The Harvest Healthcare Leaders Income ETF (HHL:TSX) is an equally weighted portfolio of 20 large-cap global healthcare companies. HHL aims to generate an attractive monthly distribution through an active covered call writing strategy. This ETF has paid out over $500 million in total monthly distributions to unit holders since its inception.
Annualized Performance
As at January 31, 2025
Ticker | 1M | 3M | 6M | YTD | 1Y | 2Y | 3Y | 4Y | 5Y | 7Y | 8Y | 10Y | SI |
---|---|---|---|---|---|---|---|---|---|---|---|---|---|
HHL | 6.54 | 0.58 | (0.32) | 6.54 | 6.88 | 9.21 | 7.65 | 10.28 | 10.08 | 8.24 | 9.30 | 7.47 | 7.31 |
HHL.B | 7.80 | 5.30 | 5.54 | 7.80 | 16.61 | 15.01 | 13.41 | 14.50 | - | - | - | - | 12.99 |
HHL.U | 6.62 | 0.88 | 0.26 | 6.62 | 7.87 | 10.05 | 8.46 | 10.90 | 10.95 | 9.10 | - | - | 9.98 |
Utilities is a space that is often targeted by investors who are looking to shore up a defensive position in their portfolios. Companies in the utilities space possess enormous scale, significant barriers to entry, and dominance in their respective markets. The Harvest Equal Weight Global Utilities ETF (HUTL:TSX) offers access to a globally diversified portfolio of utilities equities. That global diversification offers benefits like reducing interest rate and natural disaster risk with exposure to different countries and regions.
HUTL also overlays an active covered call writing strategy. It aims to generate high monthly cash distributions while reducing volatility.
Annualized Performance
As at January 31, 2025
Ticker | 1M | 3M | 6M | YTD | 1Y | 2Y | 3Y | 4Y | 5Y | 6Y | SI |
---|---|---|---|---|---|---|---|---|---|---|---|
HUTL | 1.50 | 0.45 | 6.07 | 1.50 | 16.87 | 7.45 | 3.83 | 7.16 | 2.65 | 4.96 | 5.21 |
Meanwhile, the Harvest Diversified Monthly Income ETF (HDIF:TSX) is designed to deliver consistent monthly income and diverse growth opportunities by holding a portfolio of Harvest Equity Income ETFs. This multi-sector portfolio captures a large and diverse set of high-quality companies.

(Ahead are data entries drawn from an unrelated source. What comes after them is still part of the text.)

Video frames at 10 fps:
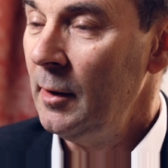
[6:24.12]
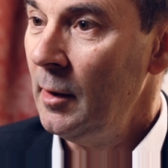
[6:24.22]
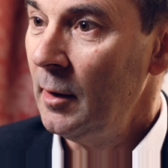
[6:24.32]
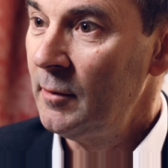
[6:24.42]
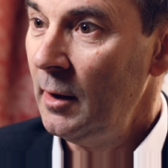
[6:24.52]

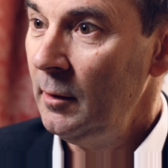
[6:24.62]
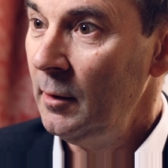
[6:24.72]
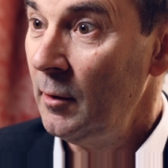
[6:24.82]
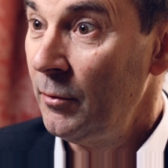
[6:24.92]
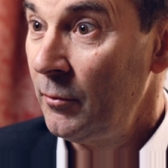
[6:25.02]
He
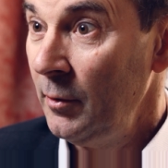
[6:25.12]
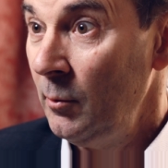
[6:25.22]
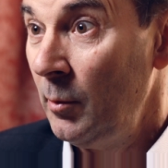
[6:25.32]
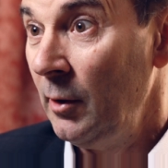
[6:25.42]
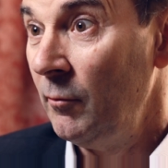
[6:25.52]
attended a
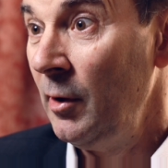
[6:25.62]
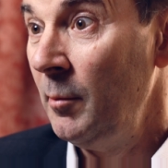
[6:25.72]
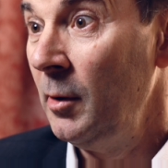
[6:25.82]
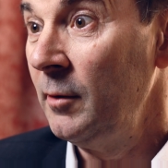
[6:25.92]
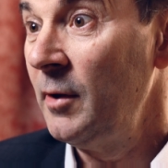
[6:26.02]
3-week
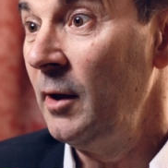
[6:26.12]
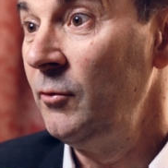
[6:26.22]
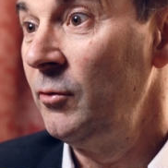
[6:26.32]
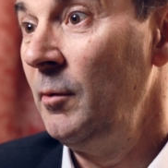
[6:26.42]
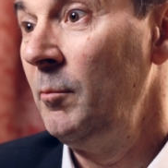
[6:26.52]

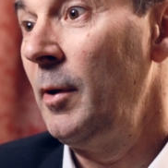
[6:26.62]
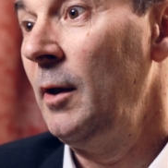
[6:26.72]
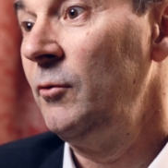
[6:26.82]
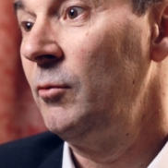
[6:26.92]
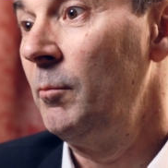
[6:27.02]
rehabilitation
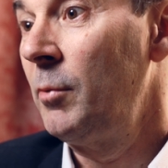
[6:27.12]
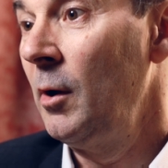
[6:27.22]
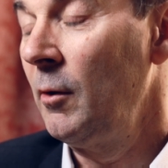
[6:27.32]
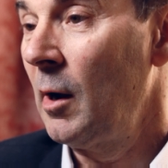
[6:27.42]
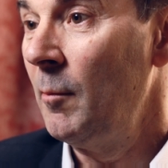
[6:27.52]
inpatient
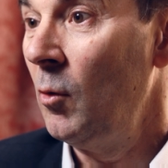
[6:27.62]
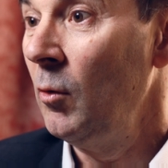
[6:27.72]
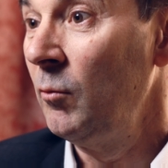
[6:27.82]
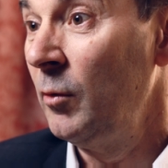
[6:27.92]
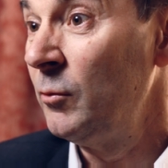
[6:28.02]
programme,
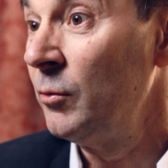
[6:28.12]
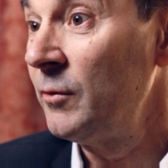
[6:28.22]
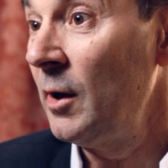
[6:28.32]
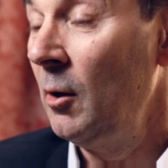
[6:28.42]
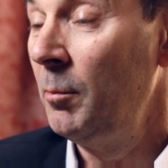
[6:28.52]
all of which was
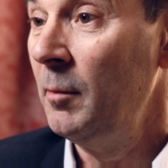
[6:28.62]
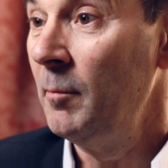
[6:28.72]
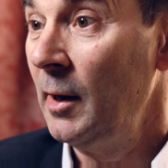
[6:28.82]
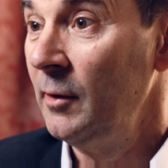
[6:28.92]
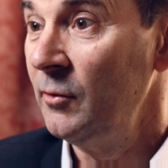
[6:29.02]
to help him
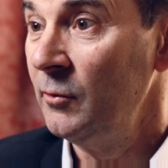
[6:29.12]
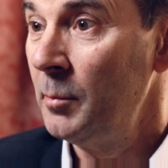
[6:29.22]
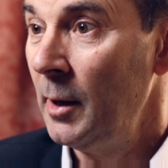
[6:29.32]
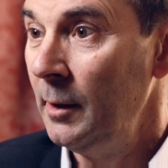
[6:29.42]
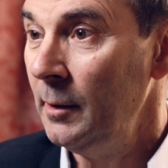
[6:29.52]
manage his
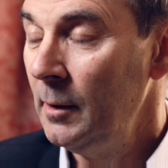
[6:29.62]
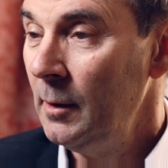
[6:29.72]
pain.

The underlying Equity Income ETFs in HDIF are overlaid with an active covered call writing strategy to generate monthly cash distributions. This ETF employs modest leverage at approximately 25% to deliver even higher levels of monthly cash distributions and growth potential.
Annualized Performance
As at January 31, 2025
Symbol | 1M | 3M | 6M | YTD | 1Y | 2Y | SI | |
---|---|---|---|---|---|---|---|---|
HDIF | 3.81 | 4.32 | 10.10 | 3.81 | 21.74 | 14.15 | 6.24 |
Conclusion
Trade policy volatility is likely here to stay in the near term. Instead of focusing on geopolitical risks, readers should remain committed to the same principles and fundamentals that underpin sound long-term investing. Harvest ETFs invest in leading businesses, long-term growth industries, or growth trends. The covered call option strategy seeks to provide consistent monthly cash distributions, while monetizing market volatility.
Disclaimer:
Commissions, management fees and expenses all may be associated with investing in Harvest ETFs managed by Harvest Portfolios Group Inc. (the “Funds” or a “Fund”). Please read the relevant prospectus before investing. The Funds’ returns are not guaranteed, their values change frequently, and past performance may not be repeated. Tax investment and all other decisions should be made with guidance from a qualified professional. The indicated rates of return are the historical annual compounded total returns (except for figures of one year or less, which are simple total returns) including changes in unit value and reinvestment of all distributions and do not take into account sales, redemption, distribution or optional charges or income taxes payable by any securityholder that would have reduced returns. The current yield is the annualized monthly distribution over the next 12 months as a percentage of the closing market price of the Fund. If the Fund earns less than the amounts distributed, the difference is a return of capital.